No domingo, 6 de maio, fomos conhecer o calçadão e praia de
Ponta Negra. É um local de muita magia e beleza, com muita água espraiada e a
presença aprazível de algumas nesgas de florestas, que me pareceram bem
preservadas. A impressão geral que tive, embora possa estar enganado, é de que
a cidade não entrou em processo de excessiva verticalização. O rio Negro parece
formar nesse local uma espécie de baía ou de grande remanso. Em dia anterior,
fomos conhecer a Praia do Japonês, que não se encontrava aberta. Mas o passeio
não foi em vão, pois nos serviu para termos uma ideia do que seja a floresta
amazônica, apesar de que não estávamos em mata fechada.
Fomos, em seguida, a um restaurante flutuante, onde nos
encontramos com Higino Freitas, sobrinho da Fátima, e com o tenente Fernando
Alves, paraibano, amigo e colega de meu filho. Nesse local, vimos a pujança e a
beleza da floresta e do grande rio, perante o qual, sem ironia e sem menoscabo,
o nosso Rio Grande do Tapuia, o nosso querido Parnaíba ou Velho Monge, como nos
versos de Da Costa e Silva, torna-se quase um igarapé. Mas o Parnaíba, apesar
das maldades que lhe fazem e da incúria dos governantes, é um rio forte e
bravo; e resistente, insiste em não morrer.
O Gino e o João Miguel comemoravam seus aniversários,
ocorridos, respectivamente, nos dias 4 e 5 de maio. O primeiro ficou muito
emocionado com um vídeo que lhe foi enviado por seu irmão Nonato (Natim)
Freitas, em que este proferiu belas palavras afetivas e fraternas. O Gino,
entre outras iguarias, pediu o peixe jaraqui, por não ser conhecido no Piauí;
para não sair da rima, repetiu o bordão: “Quem come jaraqui, não sai daqui”. E
eu, fingindo um equívoco, continuei no mesmo refrão: “E quem come do jaracá,
não sai de cá”. Com isso brindamos e encerramos essa tarde de encantamento,
confraternização e beleza.
E, arrematando, para os estilistas esqueléticos, de
pretensiosa contenção e rigor, que se autoproclamam avessos ao uso de
adjetivos, direi: ao se falar de uma amazônica beleza, de amazônicos rios e
florestas, não se pode deixar de usar muitos adjetivos. E aproveito para
perguntar: se os adjetivos não devem ser usados, por que diabos teriam sido
inventados?
(*) Vários dados históricos desta crônica foram extraídos do
referido texto de Dílson Lages Monteiro, de uma entrevista concedida por Rogel
Samuel ao portal Entretextos, do blogdorocha e do Dicionário Enciclopédico
Piauiense Ilustrado, da autoria do barrense Wilson Carvalho Gonçalves.

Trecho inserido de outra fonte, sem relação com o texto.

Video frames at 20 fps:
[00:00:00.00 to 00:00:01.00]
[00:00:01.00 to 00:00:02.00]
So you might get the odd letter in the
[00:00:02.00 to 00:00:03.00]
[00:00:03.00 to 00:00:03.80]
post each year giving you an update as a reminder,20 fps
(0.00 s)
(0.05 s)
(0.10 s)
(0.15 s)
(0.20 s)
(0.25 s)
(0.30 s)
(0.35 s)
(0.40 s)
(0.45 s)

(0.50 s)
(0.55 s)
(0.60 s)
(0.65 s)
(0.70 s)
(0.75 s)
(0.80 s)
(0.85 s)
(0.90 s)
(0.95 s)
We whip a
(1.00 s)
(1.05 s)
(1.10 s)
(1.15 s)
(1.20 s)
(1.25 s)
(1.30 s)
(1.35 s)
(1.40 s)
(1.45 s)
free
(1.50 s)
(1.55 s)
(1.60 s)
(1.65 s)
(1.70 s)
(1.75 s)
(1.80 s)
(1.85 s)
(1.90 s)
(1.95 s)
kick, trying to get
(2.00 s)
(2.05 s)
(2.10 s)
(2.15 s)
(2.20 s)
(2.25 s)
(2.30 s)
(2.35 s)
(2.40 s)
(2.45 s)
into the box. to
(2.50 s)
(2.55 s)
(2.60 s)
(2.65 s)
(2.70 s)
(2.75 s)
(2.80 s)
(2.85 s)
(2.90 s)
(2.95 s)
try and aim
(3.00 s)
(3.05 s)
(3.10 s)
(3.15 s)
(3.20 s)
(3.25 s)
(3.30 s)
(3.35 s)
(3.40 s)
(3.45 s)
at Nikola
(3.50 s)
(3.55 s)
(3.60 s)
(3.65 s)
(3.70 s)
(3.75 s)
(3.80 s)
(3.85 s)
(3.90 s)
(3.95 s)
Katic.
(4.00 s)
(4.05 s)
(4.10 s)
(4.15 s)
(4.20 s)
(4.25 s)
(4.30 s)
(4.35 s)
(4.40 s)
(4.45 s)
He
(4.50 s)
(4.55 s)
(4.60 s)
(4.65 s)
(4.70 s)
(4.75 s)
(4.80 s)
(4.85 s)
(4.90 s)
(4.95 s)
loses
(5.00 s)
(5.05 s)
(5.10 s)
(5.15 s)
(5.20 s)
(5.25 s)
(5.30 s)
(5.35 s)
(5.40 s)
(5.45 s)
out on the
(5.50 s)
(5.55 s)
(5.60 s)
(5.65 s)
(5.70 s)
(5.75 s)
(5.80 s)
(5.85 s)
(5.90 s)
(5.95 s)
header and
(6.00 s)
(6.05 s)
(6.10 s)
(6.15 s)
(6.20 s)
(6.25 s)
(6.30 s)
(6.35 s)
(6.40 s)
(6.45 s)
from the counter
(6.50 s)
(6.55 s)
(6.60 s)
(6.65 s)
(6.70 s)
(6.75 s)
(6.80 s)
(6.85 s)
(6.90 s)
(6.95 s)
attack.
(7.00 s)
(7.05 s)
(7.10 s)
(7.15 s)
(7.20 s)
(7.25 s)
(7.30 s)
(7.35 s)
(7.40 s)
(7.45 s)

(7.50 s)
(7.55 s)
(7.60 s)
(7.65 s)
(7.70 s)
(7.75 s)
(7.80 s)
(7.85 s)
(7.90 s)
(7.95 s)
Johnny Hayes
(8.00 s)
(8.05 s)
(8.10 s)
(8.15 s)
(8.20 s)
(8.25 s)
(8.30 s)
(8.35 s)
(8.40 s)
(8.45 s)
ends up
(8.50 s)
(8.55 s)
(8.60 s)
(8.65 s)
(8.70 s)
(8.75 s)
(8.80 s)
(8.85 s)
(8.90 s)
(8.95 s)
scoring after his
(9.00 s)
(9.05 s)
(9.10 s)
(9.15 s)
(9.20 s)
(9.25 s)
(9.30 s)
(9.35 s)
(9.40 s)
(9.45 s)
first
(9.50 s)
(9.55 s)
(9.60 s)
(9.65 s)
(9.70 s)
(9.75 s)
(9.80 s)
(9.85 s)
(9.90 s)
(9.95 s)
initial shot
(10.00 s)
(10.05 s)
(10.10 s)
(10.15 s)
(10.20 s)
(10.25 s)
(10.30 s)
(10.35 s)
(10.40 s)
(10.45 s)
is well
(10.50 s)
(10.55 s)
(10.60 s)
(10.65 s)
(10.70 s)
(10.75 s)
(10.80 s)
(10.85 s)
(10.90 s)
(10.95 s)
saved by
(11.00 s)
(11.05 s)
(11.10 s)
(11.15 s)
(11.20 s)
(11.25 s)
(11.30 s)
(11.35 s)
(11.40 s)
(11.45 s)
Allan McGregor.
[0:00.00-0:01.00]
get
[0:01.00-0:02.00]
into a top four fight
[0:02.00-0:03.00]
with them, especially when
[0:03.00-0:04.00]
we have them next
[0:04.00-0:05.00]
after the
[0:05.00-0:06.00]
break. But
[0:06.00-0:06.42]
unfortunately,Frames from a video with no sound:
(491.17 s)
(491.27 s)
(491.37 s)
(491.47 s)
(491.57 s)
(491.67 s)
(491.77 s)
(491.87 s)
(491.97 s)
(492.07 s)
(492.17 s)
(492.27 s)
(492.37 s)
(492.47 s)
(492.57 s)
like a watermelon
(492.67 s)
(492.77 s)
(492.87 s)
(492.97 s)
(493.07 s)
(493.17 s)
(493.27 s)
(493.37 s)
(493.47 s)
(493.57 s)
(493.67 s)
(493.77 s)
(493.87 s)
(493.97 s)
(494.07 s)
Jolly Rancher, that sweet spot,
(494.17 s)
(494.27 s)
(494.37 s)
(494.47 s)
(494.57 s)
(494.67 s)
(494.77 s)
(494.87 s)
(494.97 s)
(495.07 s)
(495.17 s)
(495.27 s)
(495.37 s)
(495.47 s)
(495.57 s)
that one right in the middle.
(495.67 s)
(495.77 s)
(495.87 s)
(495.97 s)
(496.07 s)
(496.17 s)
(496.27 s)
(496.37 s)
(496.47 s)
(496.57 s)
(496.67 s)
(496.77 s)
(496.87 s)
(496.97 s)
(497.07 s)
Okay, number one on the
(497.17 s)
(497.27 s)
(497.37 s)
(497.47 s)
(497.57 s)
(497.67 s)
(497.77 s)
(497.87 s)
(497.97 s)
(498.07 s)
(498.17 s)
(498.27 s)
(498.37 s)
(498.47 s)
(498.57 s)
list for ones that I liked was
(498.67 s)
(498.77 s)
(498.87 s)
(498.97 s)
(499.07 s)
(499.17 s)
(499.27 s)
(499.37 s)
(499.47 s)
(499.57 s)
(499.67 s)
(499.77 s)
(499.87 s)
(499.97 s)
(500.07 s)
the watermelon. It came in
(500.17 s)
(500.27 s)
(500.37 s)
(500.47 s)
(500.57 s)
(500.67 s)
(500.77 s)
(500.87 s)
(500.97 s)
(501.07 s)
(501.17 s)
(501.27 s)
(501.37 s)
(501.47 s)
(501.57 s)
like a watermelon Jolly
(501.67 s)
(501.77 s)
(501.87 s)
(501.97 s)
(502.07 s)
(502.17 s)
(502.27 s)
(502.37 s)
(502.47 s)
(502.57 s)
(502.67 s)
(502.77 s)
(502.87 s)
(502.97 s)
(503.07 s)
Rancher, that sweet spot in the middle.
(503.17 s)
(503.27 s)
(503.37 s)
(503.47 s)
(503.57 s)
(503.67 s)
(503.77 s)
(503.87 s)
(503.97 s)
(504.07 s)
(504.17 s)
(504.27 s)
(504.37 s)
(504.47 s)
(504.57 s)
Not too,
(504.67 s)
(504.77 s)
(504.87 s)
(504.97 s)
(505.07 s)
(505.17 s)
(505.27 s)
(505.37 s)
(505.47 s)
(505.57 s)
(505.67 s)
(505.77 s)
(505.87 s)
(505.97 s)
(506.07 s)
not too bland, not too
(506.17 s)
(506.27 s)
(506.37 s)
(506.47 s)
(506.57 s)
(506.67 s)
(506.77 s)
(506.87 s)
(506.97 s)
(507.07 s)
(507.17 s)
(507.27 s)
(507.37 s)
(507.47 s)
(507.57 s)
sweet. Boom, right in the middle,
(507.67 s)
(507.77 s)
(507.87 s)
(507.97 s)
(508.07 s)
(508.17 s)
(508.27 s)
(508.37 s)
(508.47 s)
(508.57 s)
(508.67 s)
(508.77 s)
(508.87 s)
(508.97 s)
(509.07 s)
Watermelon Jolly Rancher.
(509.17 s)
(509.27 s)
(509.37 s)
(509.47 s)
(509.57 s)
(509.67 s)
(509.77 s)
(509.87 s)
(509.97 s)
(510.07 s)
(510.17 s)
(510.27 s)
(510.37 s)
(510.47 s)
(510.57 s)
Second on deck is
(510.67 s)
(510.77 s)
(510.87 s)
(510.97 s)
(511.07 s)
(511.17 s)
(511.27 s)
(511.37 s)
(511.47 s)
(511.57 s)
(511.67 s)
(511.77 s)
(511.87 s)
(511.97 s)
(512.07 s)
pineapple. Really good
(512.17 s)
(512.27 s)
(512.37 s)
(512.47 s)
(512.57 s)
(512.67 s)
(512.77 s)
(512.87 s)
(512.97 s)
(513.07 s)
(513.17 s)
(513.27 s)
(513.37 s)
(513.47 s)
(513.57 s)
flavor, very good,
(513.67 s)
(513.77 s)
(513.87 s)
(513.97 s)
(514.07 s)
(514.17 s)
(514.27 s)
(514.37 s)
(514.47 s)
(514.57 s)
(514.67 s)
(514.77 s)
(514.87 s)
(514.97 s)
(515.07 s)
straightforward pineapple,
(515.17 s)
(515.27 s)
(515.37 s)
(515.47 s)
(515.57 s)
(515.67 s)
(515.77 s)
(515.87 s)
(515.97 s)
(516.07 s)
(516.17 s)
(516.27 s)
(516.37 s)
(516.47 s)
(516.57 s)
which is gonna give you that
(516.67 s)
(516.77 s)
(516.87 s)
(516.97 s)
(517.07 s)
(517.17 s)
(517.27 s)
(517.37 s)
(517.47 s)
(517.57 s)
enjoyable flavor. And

(**) Após publicar esta crônica na internet, tomei conhecimento de que o piauiense César do Rego Monteiro (n. 17-04-1863 em União, f. 1933 no Rio de Janeiro) também governou o estado do Amazonas (01-01-1921 a 30-09-1924).
(**) Após publicar esta crônica na internet, tomei conhecimento de que o piauiense César do Rego Monteiro (n. 17-04-1863 em União, f. 1933 no Rio de Janeiro) também governou o estado do Amazonas (01-01-1921 a 30-09-1924).